Now, the American debate over gun control centers around whether one should be able to have assault rifles like AK-47s and/or ammunition magazine clips exceeding 7-10 bullets.
I have a friend who likes to cut down trees with her AK-47 for sport. Who am I to begrudge her such a silly pastime?
Further, who am I to criticize the Korean store owners who defended their lives, businesses and property during the Rodney King riots/peoples’ uprising? They stood on their roof and fired into the rampaging mob.
Who am I to say that seven or 10 bullets will stop an eight-person gang like the one that beat up a man, an incident widely publicized not long ago?
And who the hell am I to advise some woman awakened in the middle of the night that she had best be an excellent shot when a rapist or robber tries to come through the window. A bad time to run out of bullets ...

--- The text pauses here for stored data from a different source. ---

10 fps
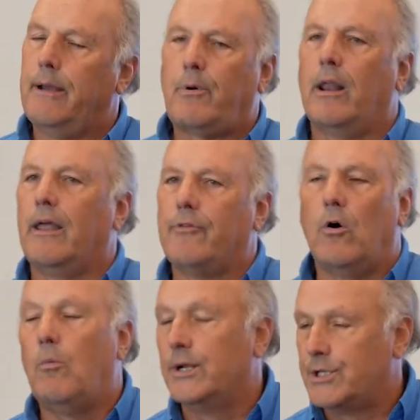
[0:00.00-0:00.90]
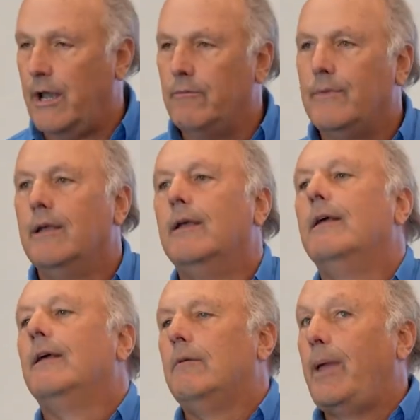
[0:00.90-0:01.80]
I probably left a whole bunch out.
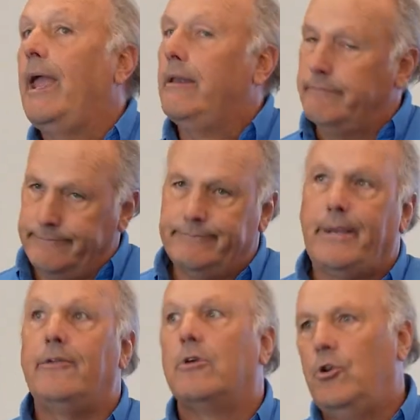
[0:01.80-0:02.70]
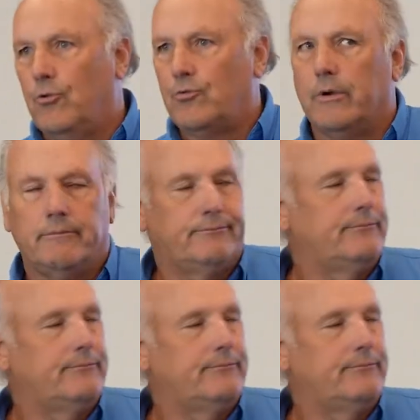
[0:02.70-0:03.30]
Pain's a huge one.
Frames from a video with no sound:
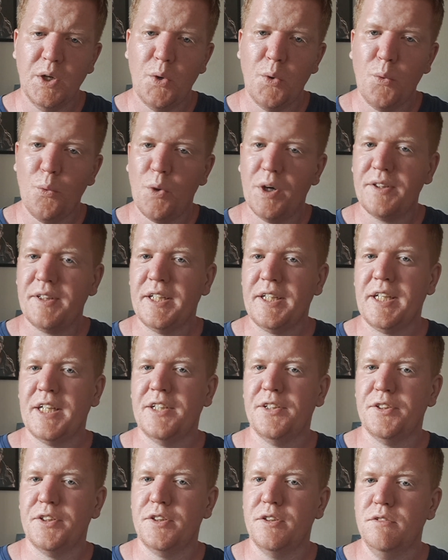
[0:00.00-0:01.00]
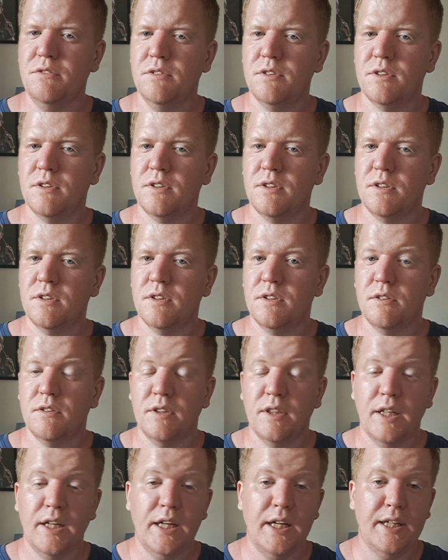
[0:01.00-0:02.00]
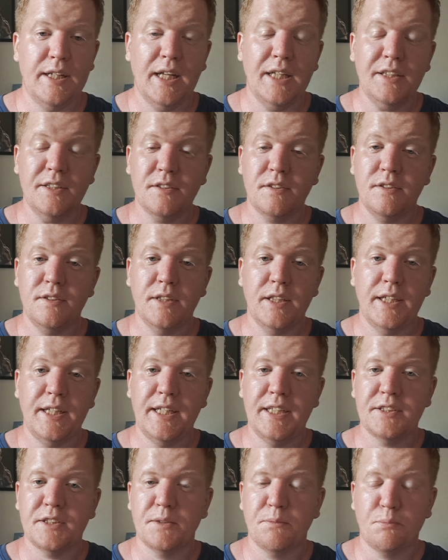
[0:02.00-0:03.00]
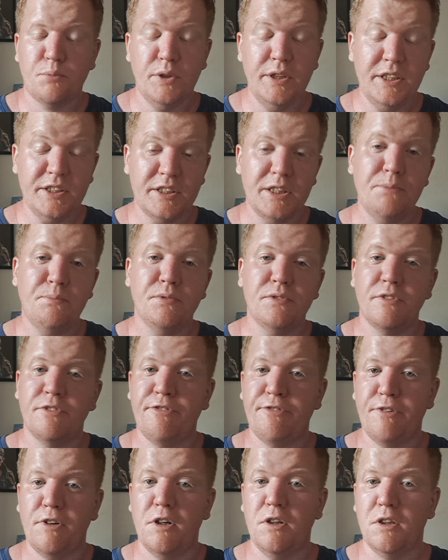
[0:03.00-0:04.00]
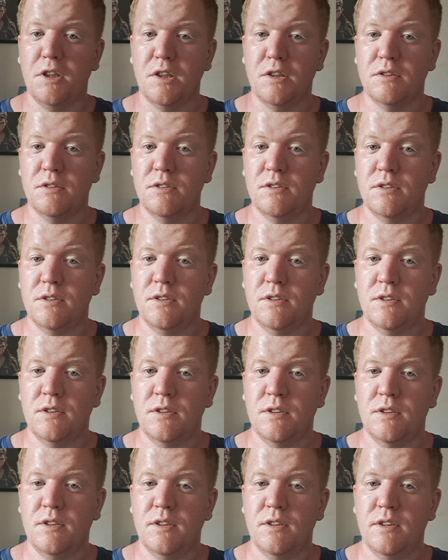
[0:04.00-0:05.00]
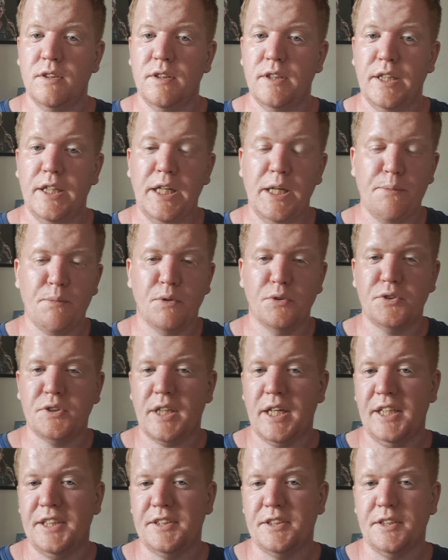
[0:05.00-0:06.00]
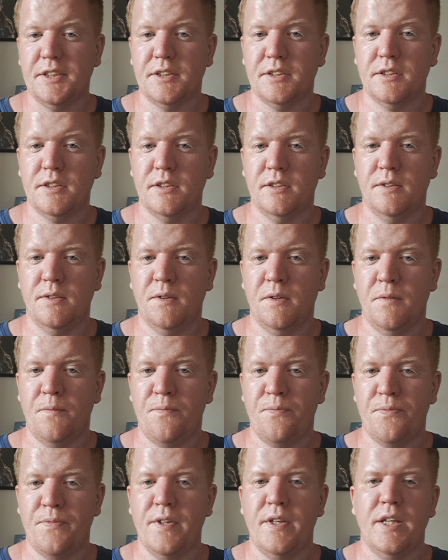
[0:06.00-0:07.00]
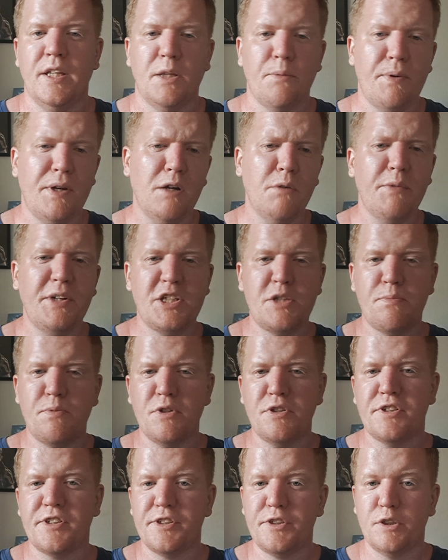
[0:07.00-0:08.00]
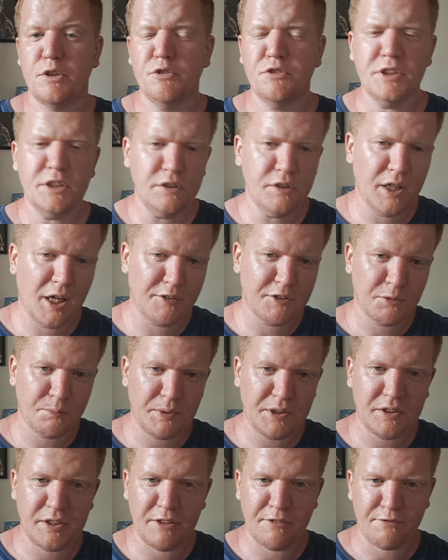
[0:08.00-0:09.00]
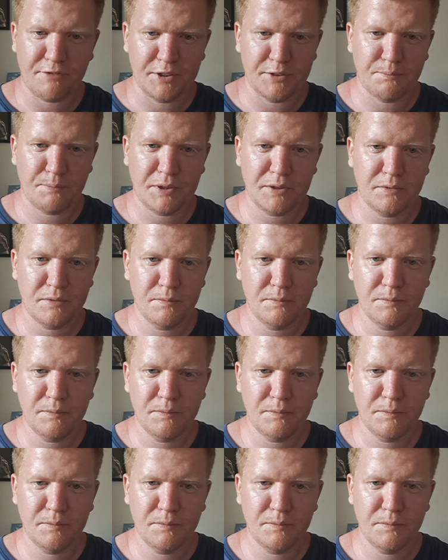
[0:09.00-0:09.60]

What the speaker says: what they can do, and that's is pretty simple to follow in most cases. Depending on which books you're using, you have a bit different. But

Let our elected leaders in Congress answer such questions, please.
Now back to the Right of Revolution. One of my freshman writing assignments at Vanderbilt Law School gave me the opportunity to heavily research the Second Amendment and all its nuances. Undeniably, the Founding Fathers intended the Second Amendment to protect all the others. Without the freedom vouchsafed by the right to bear arms, freedom of speech, freedom to assemble, and due process are but mere words on paper.
Watching “V is for Vendetta” recently, I could not help but be impressed by the following quote: “The people should not be afraid of their government; the government should be afraid of their people.” This echoes the words of Thomas Jefferson: “When the people fear their government, there is tyranny; when the government fears the people, there is liberty. “
I quite agree.
I don’t want the government to know who has guns, and I think it criminal for newspapers to publish the addresses of those who do. Like it or not, gun registration is the first step to living in a very dangerous place, a place called “Amerika.”
Additionally, the gun control debate touches on the issue of mental illness. The man who shot up the theatre, I understand, was a diagnosed schizophrenic, and the man who shot up the school was a diagnosed manic depressive (bipolar). The question is, were they taking their medicine? My favorite newscaster, Chris Wallace, is quick to say that the mentally ill are more likely to be victims than perpetrators of violence. Let me add that the incidence of violence among the mentally ill – about 2.3 percent – is nearly identical to that of the general population.
Further, should background checks permit a NON-VIOLENT felon from getting a gun for self-protection? And, as for “the mentally ill,” how ‘bout that little 19-year-old who was committed for depression? Is she to be denied a gun to protect herself when at age 27, after taking anti-depressants successfully for eight years, she wants to protect herself and her children? THESE ARE THE QUESTIONS CONGRESS MUST RAISE AND ANSWER.
I might further observe that all school children of this nation deserve the same protection as that provided to the children of President Barack Obama. It is my understanding that the legislation he proposes will do this very thing. If so, I applaud the measure. If not, I deplore it. What better way to promote employment than hiring veterans to protect our school children?
So, let our President and members of Congress take such matters into account during the ferocious debate, long overdue, on so-called “gun control.”
And all this time I thought gun control simply meant shooting straight.